More Inventive Products To Come
Albert’s new products just keep on coming. In November 1999, he introduced his Brainwash Shampoo, which contains ginkgo biloba, a herb believed to trigger quicker thinking. Albert got the idea when reading about vaccines being administered through the scalp. According to his research, the vaccines use the hair follicles as a conduit into the blood stream.
Albert’s new shampoo was almost immediately stocked by both Mays Drug and Warehouse Drug Store. Needless to say, consumers look twice when they see the name Brainwash. And, once again, Albert had found just the sort of unusual angle the media drool over. Other products Albert plans to introduce this year are Gardener’s Secret hand lotion and a line of olive-oil-based cosmetics.
Many first-time inventors think minor changes are all they need to catch the public eye. That’s rarely the case. You have to find the unique features of a product and mold them into an interesting story. To be distinctive, you have to be bold and daring and get people to do a double take.

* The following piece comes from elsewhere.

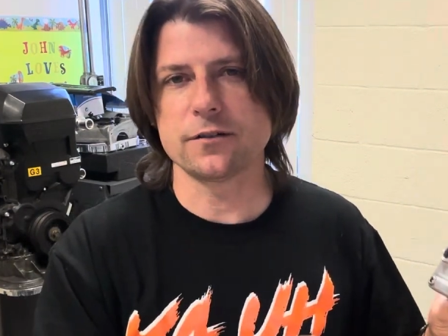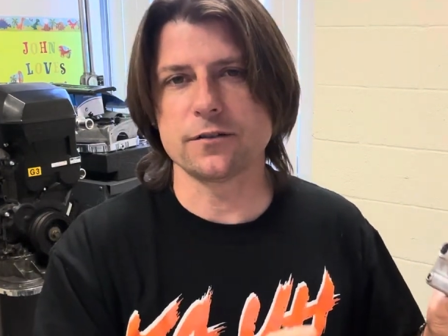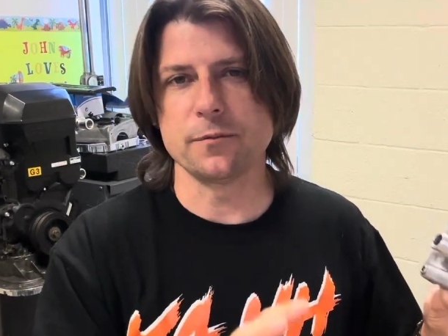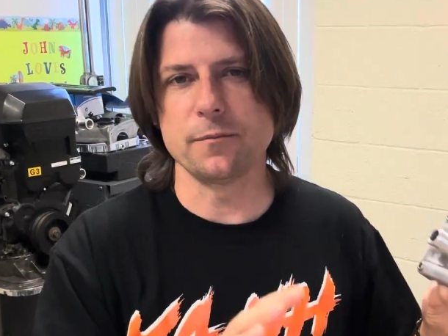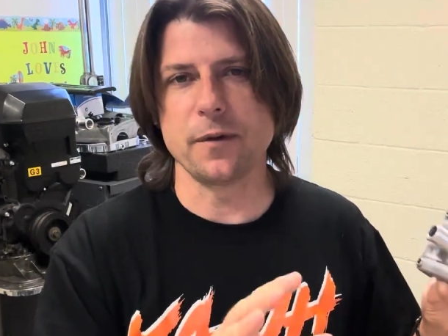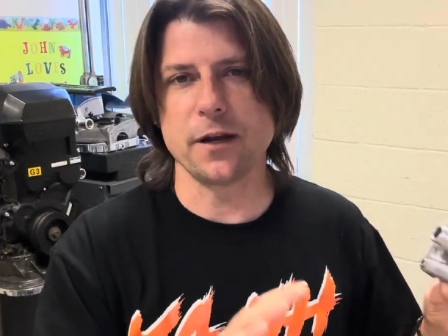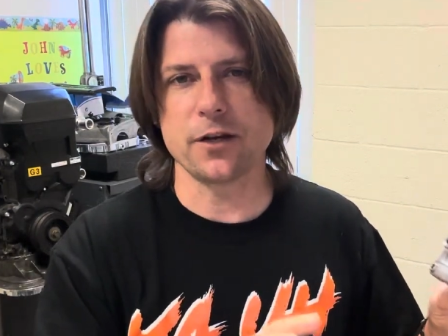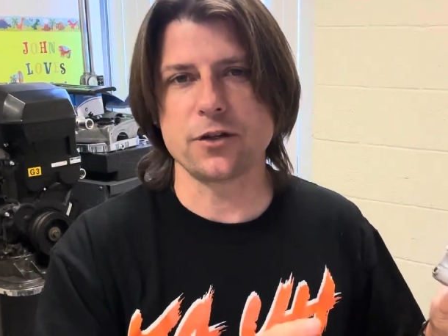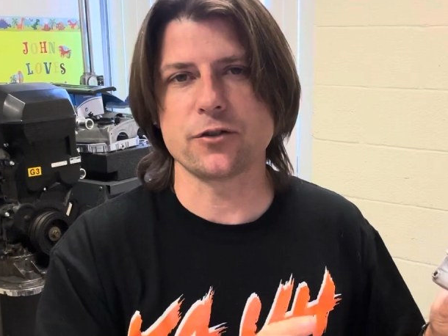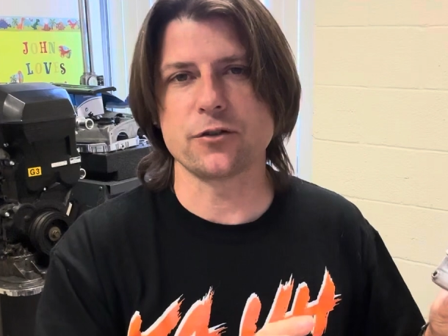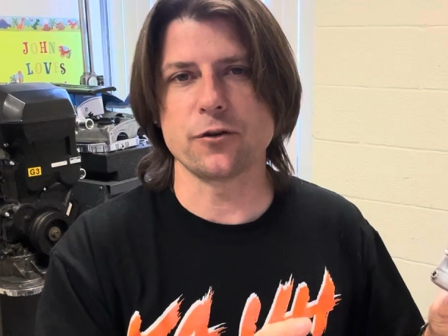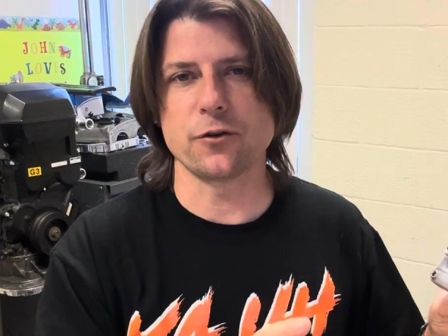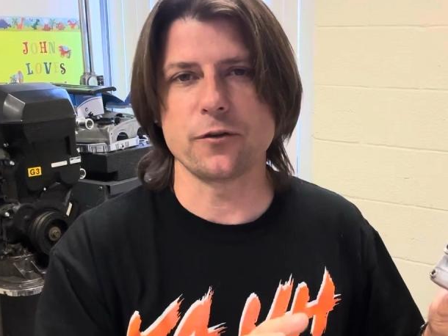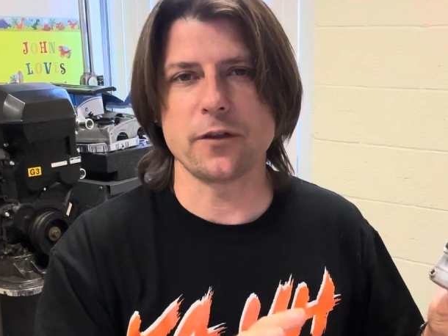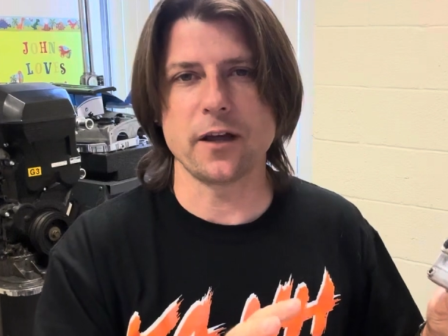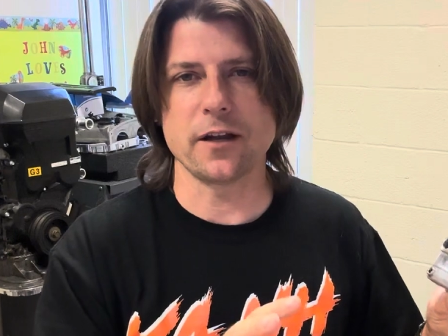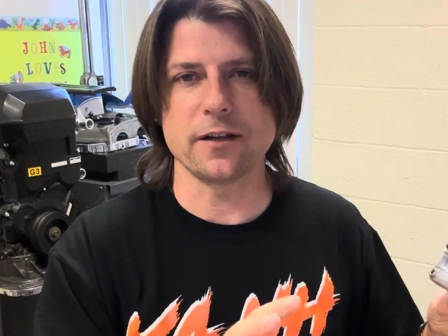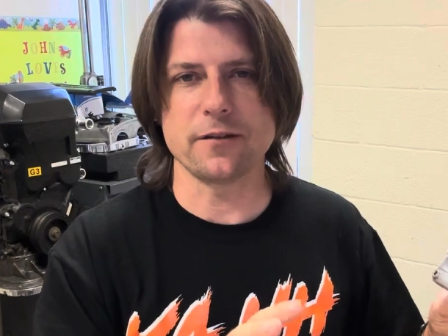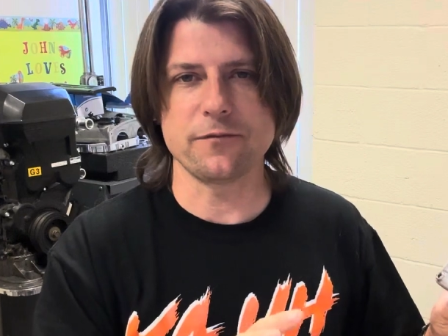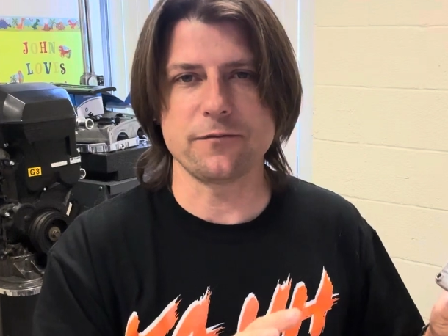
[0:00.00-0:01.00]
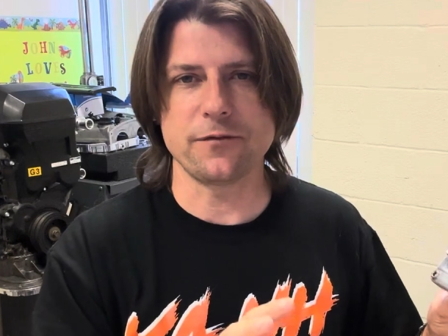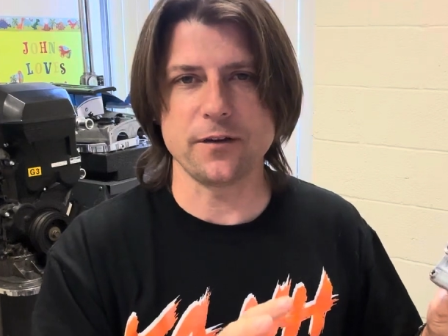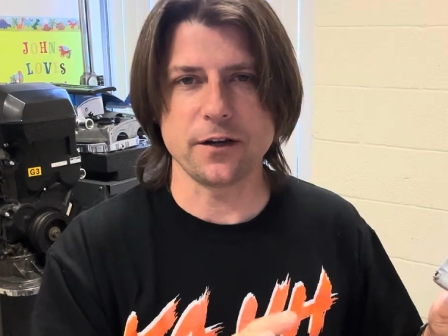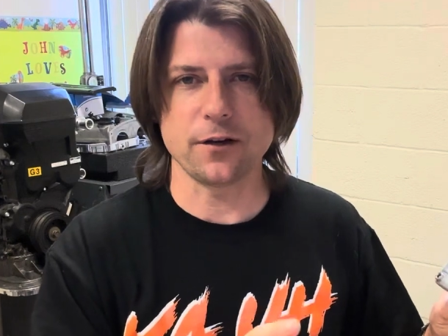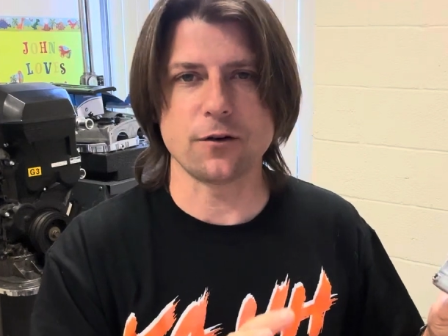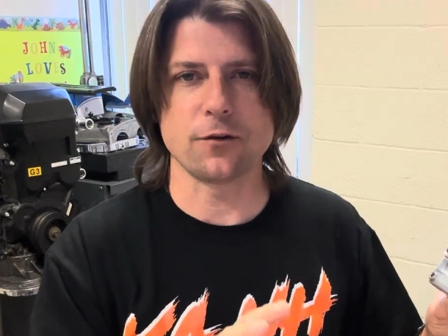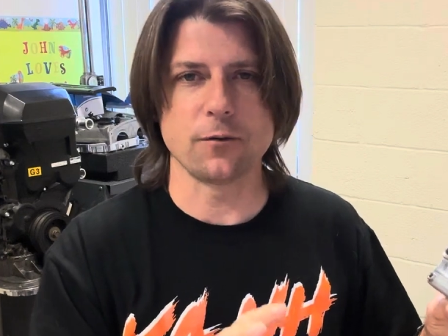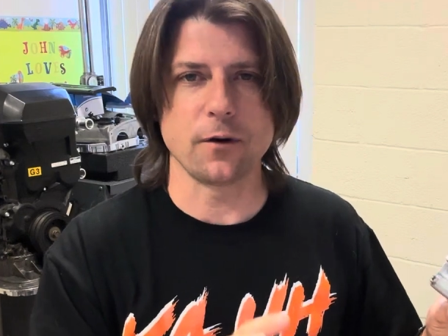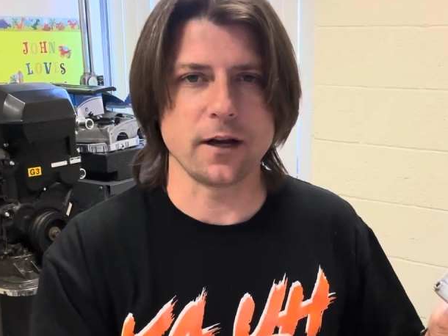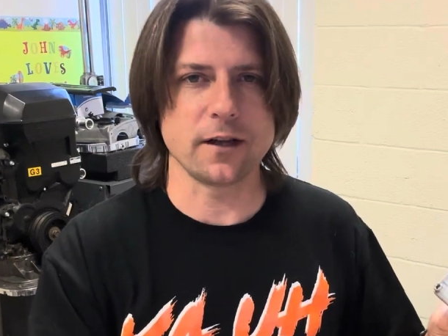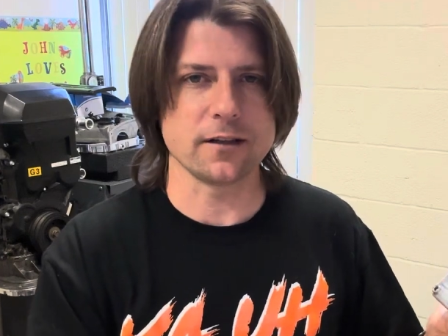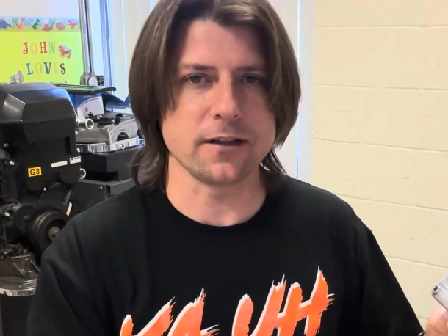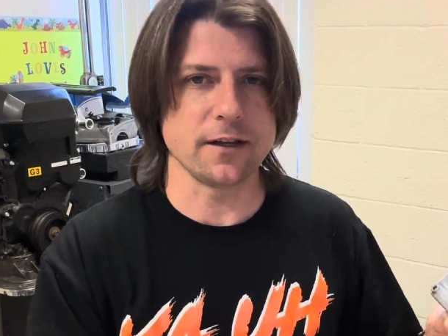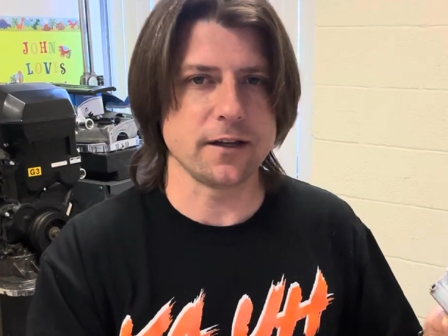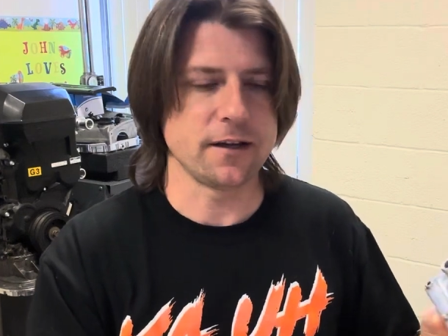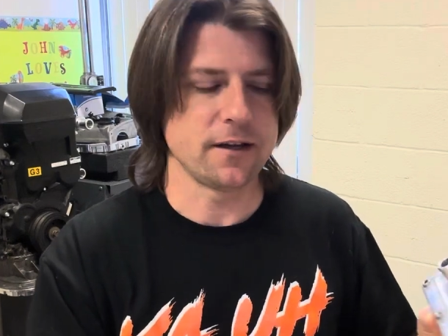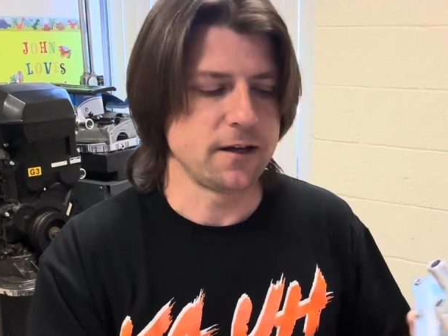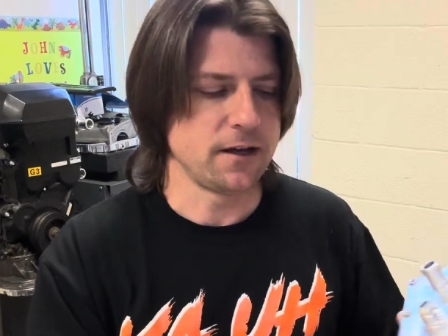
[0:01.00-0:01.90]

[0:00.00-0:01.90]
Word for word: to make sure that it fit correctly.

Most important, you should know when to do a double take yourself. Albert saw the marketing possibilities in hearsay that a few people used a horse shampoo on their own hair. Whereas most people would have brushed that incident off as just a funny story to share with friends, Albert envisioned a great marketing program, an eye-catching product and a huge sales success.
Positive Impressions
Here are some of the more popular tactics for getting prospects to notice you:
1. An unexpected name. Names like Brainwash and HorseShampoo add a little fun to people’s lives. Other products or businesses that have used this technique are the Weed Weasel and Hard Rock Cafe.
2. An unusual product configuration. Albert’s Bug Button was a completely different way to present bug repellent. The success of Palm Pilot is partly due to people’s surprise at its small size.
3. A unique design. Mini-disc players and the iMac colored computers both had surprising designs that caught people’s attention. One reason behind the success of the Sony Walkman was that its small headphone design quickly captured the affection of its target teen market.
4. A task made easy. Downloading new music off the Internet with MP3 players is a snap, as compared to taping from radio to a cassette tape. Food processors, snow blowers and closet organizers were also products that made mundane tasks simple.
5. Catchy ad campaigns. Clean Shower was introduced by radio talk show hosts discussing how they kept their bathrooms clean. What made this campaign stand out? The deejays didn’t work off a prepared script but instead said whatever they wanted to about the product.
6. Bold, different, dangerous and fun. Snowboards, in-line skates, windsurfing boards and skateboards all proved that big changes in equipment are easier to sell than small improvements to existing products.
7. Status. SUVs, Starbucks coffee, Tommy Hilfiger clothes, cell phones, pagers and Oakley sunglasses all succeeded because people initially identified them as status symbols.
8. An unmet need. Minivans succeeded due to the need for family vehicles. Big Bertha golf clubs sold well because they helped older golfers keep their distance on drives. Single-portion gourmet dinners addressed the market reality that families often don’t eat meals together. Gardener’s Secret hand lotion has great potential because gardening is very tough on hands, and no one else has a lotion that is specially formulated to compensate for the effects gardening has on hands.